### PROBLEM TO WORK ON
Output each entry verbatim and exclude every picture from it.
--- MATERIAL PROVIDED Enclosed Below ---
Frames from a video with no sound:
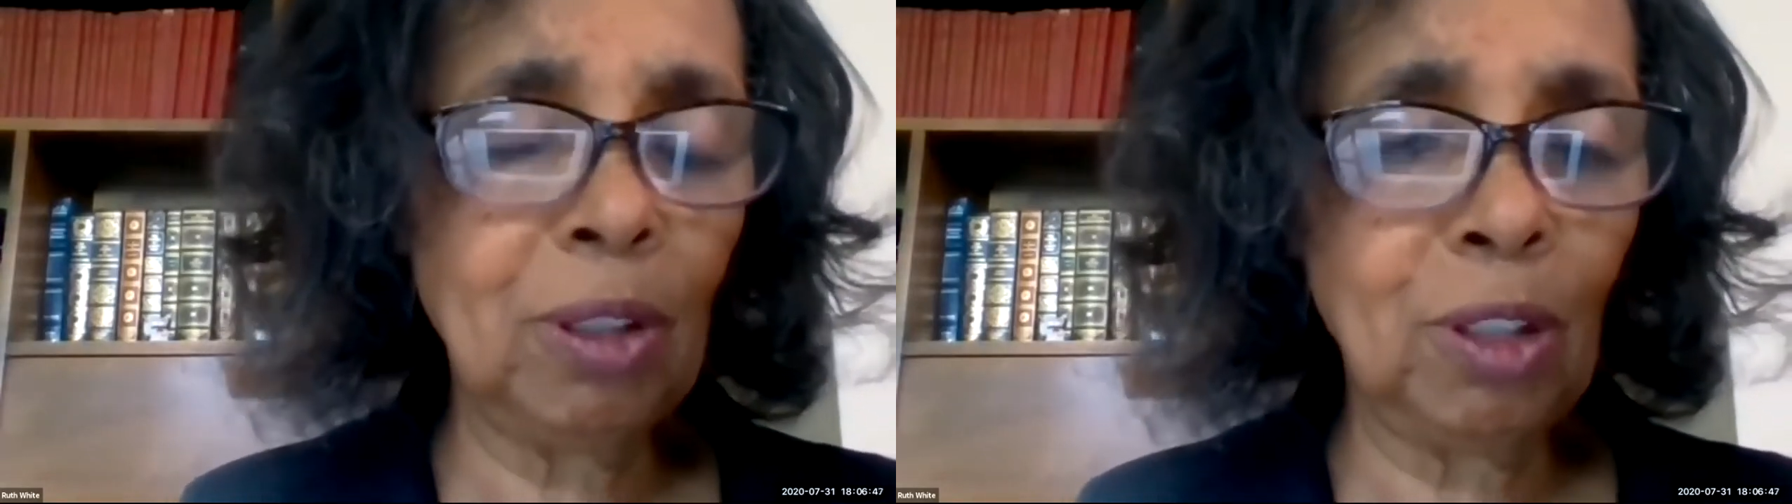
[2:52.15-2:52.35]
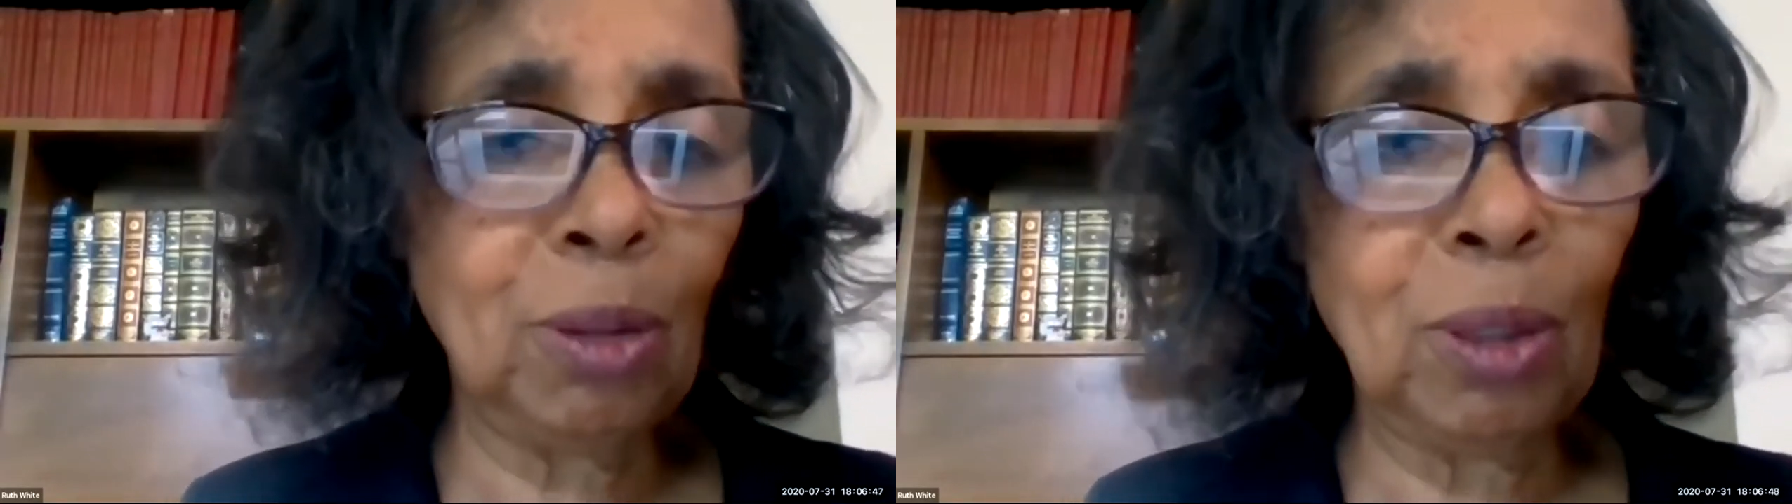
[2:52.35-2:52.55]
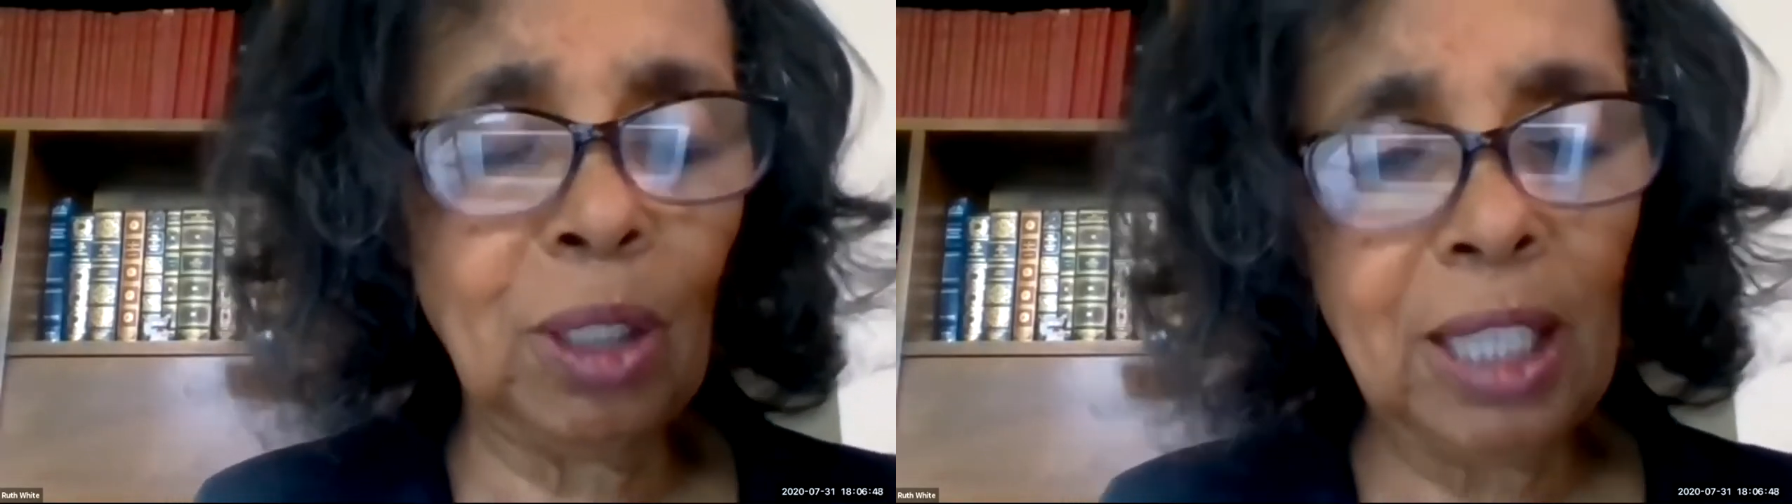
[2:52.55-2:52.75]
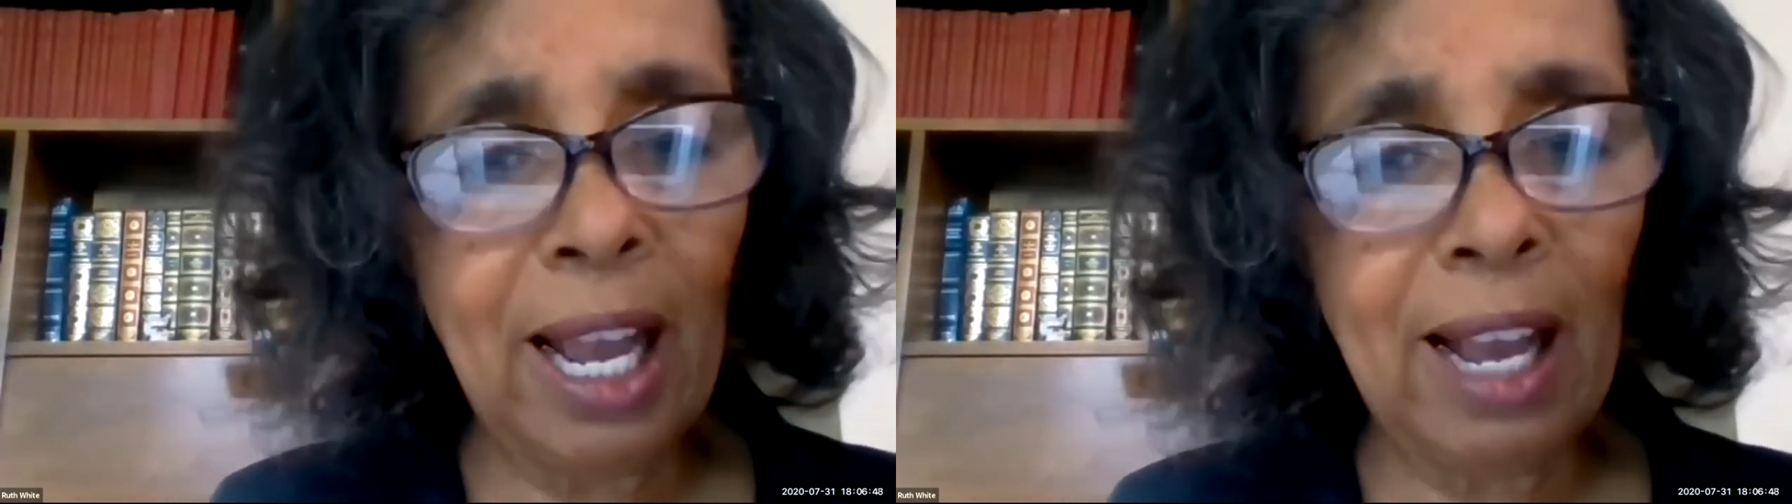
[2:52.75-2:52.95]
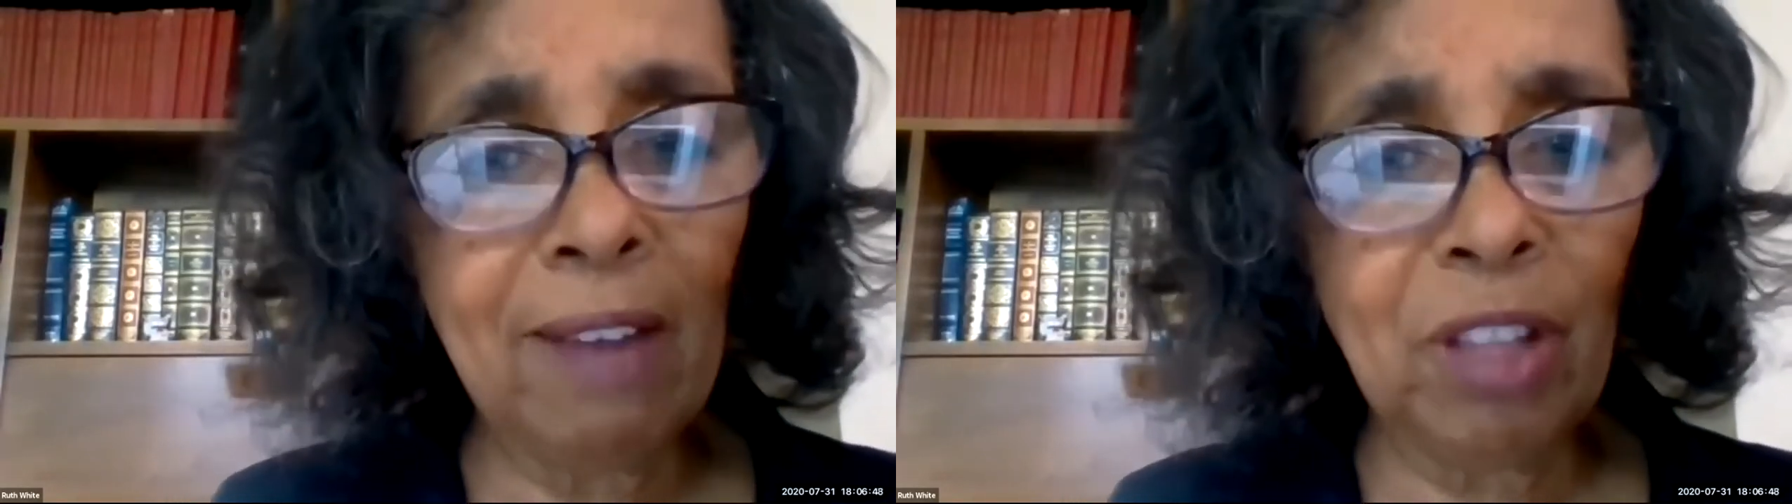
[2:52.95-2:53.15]
you will
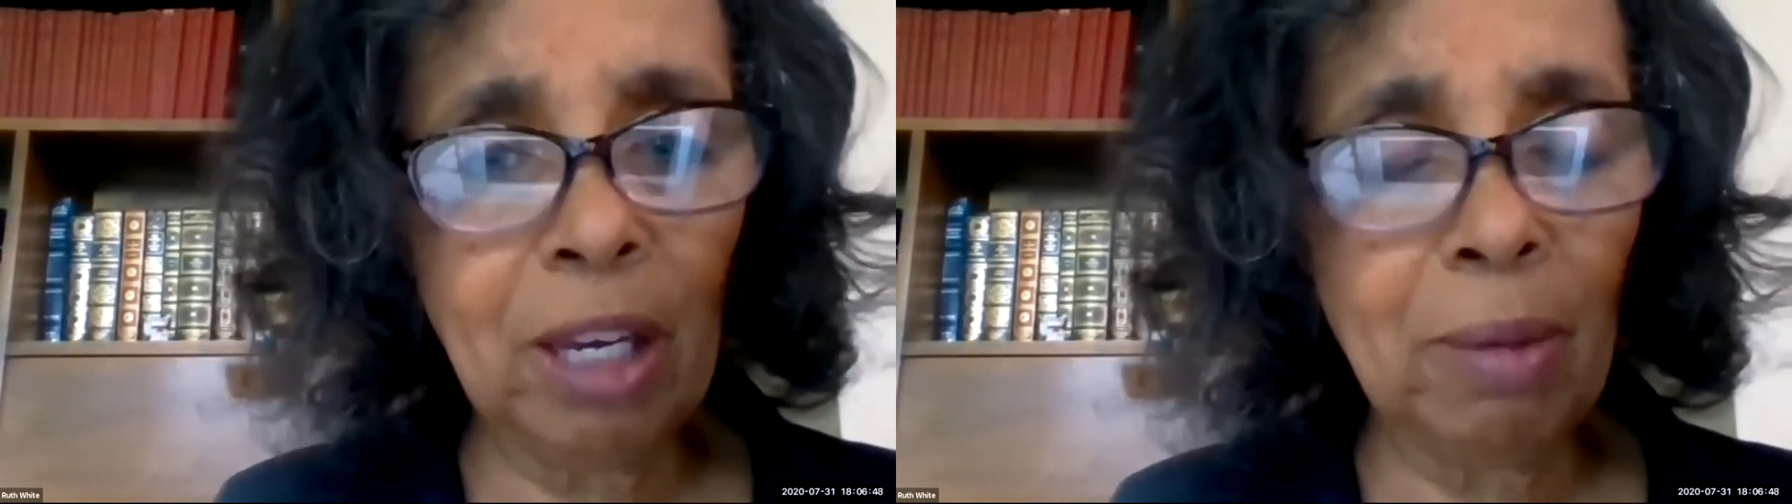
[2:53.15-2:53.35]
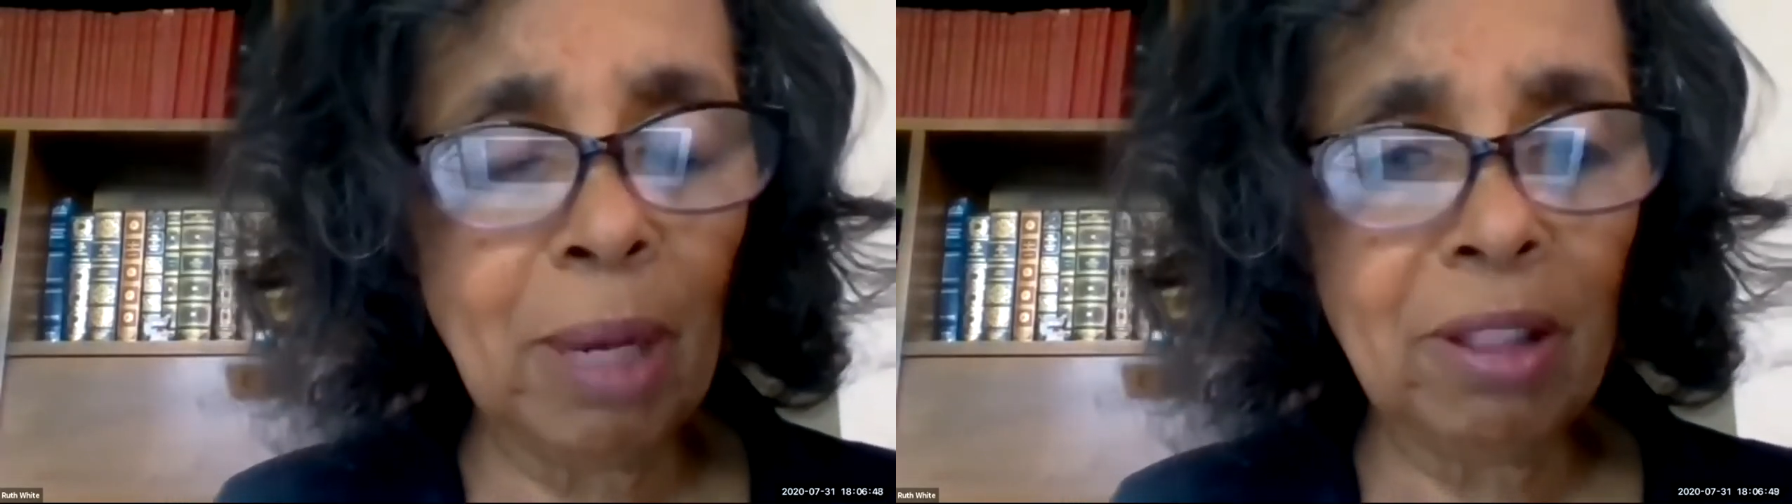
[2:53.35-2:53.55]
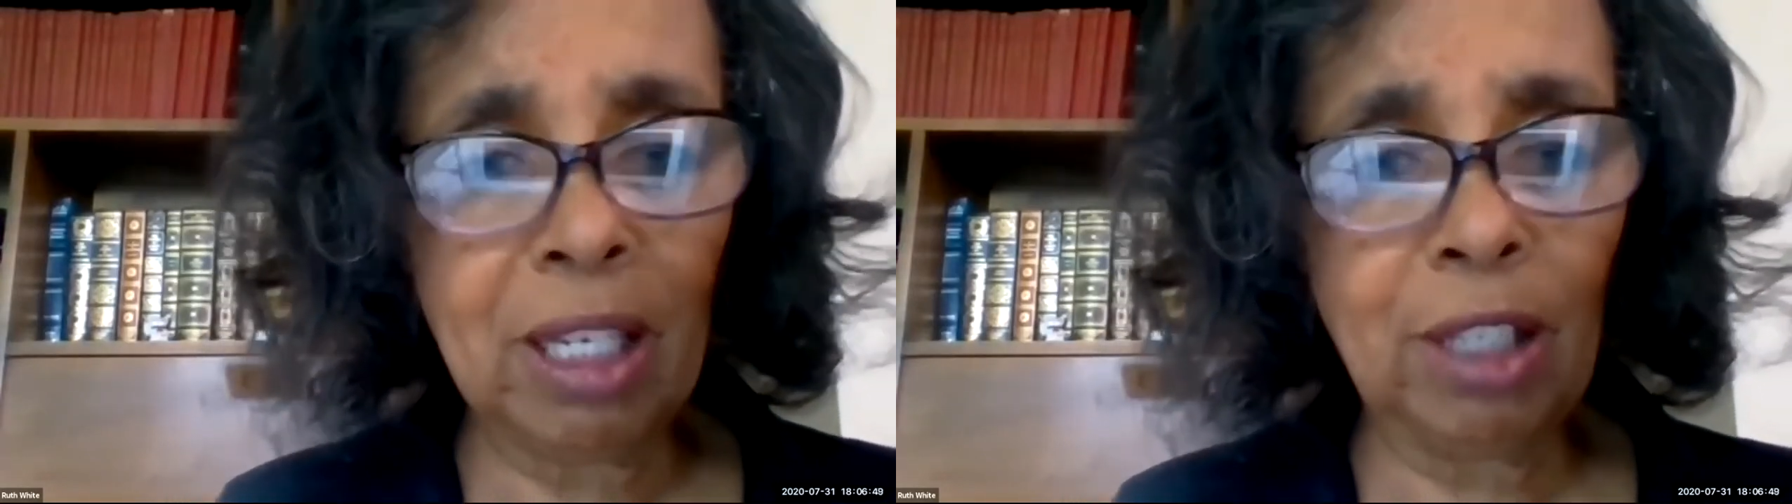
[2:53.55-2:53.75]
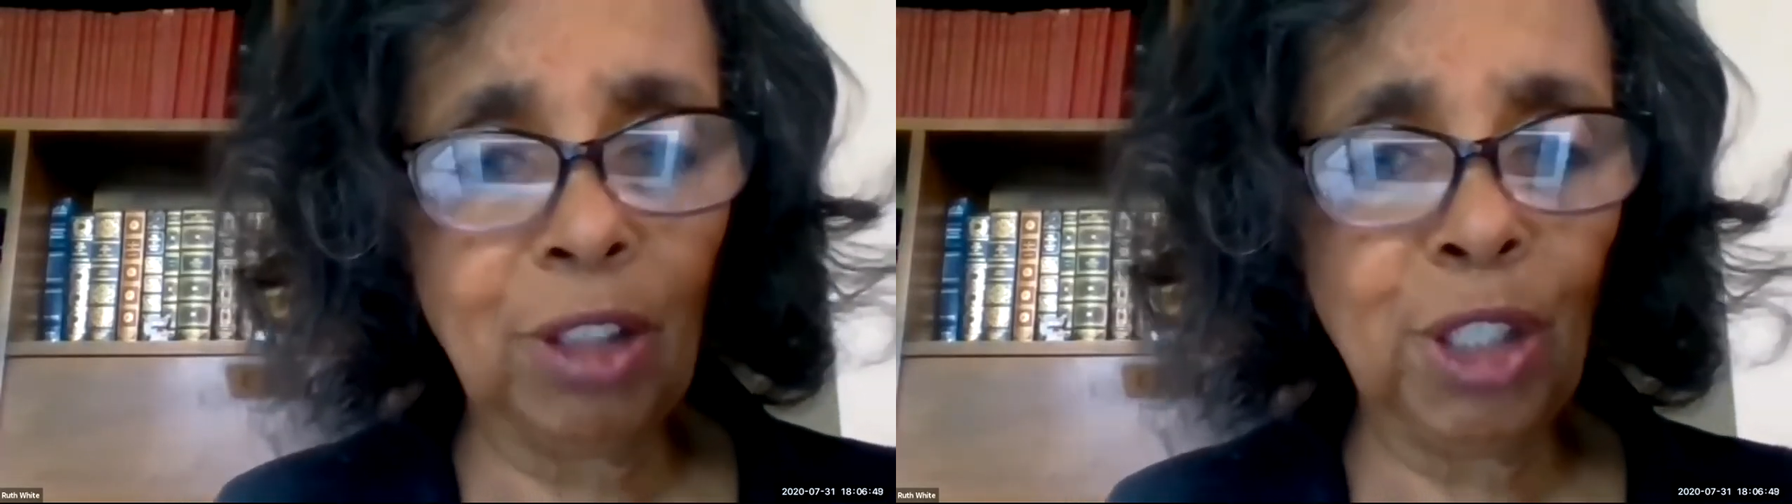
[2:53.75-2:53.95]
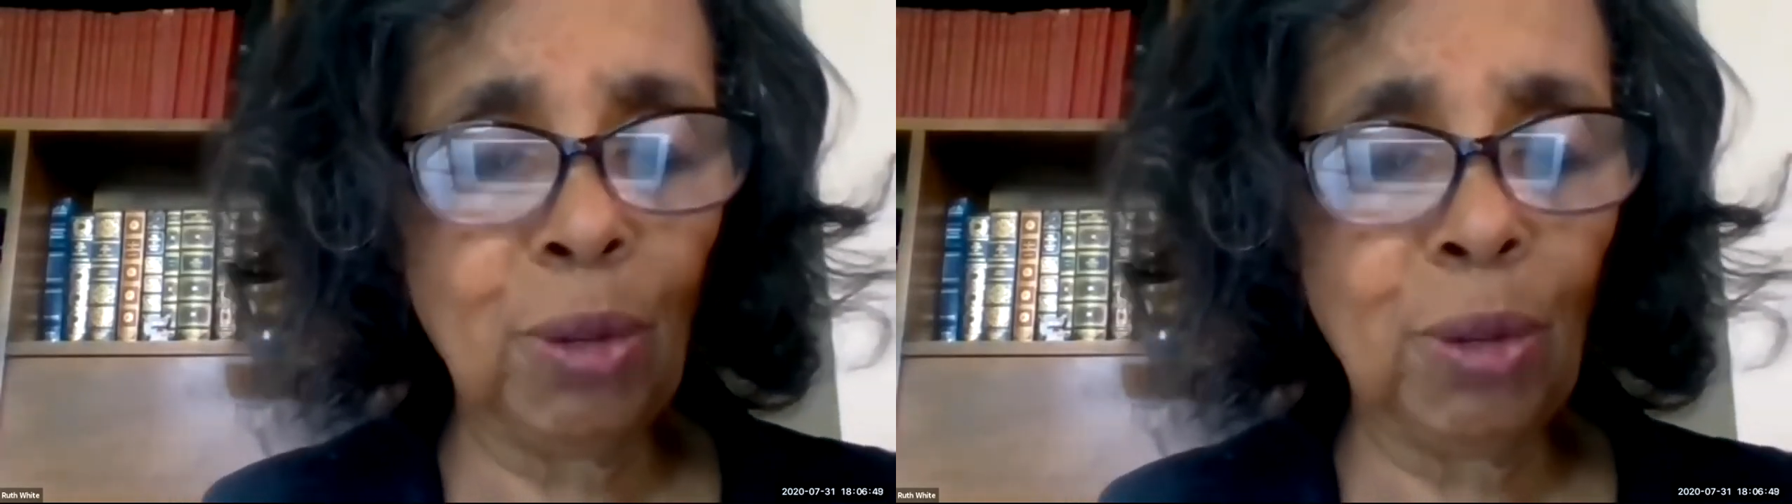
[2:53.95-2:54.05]
have them, I think,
--- End of Enclosed MATERIAL PROVIDED ---
### FINISHED EXERCISE
Frames from a video with no sound:
[2:52.15-2:52.35]
[2:52.35-2:52.55]
[2:52.55-2:52.75]
[2:52.75-2:52.95]
[2:52.95-2:53.15]
you will
[2:53.15-2:53.35]
[2:53.35-2:53.55]
[2:53.55-2:53.75]
[2:53.75-2:53.95]
[2:53.95-2:54.05]
have them, I think,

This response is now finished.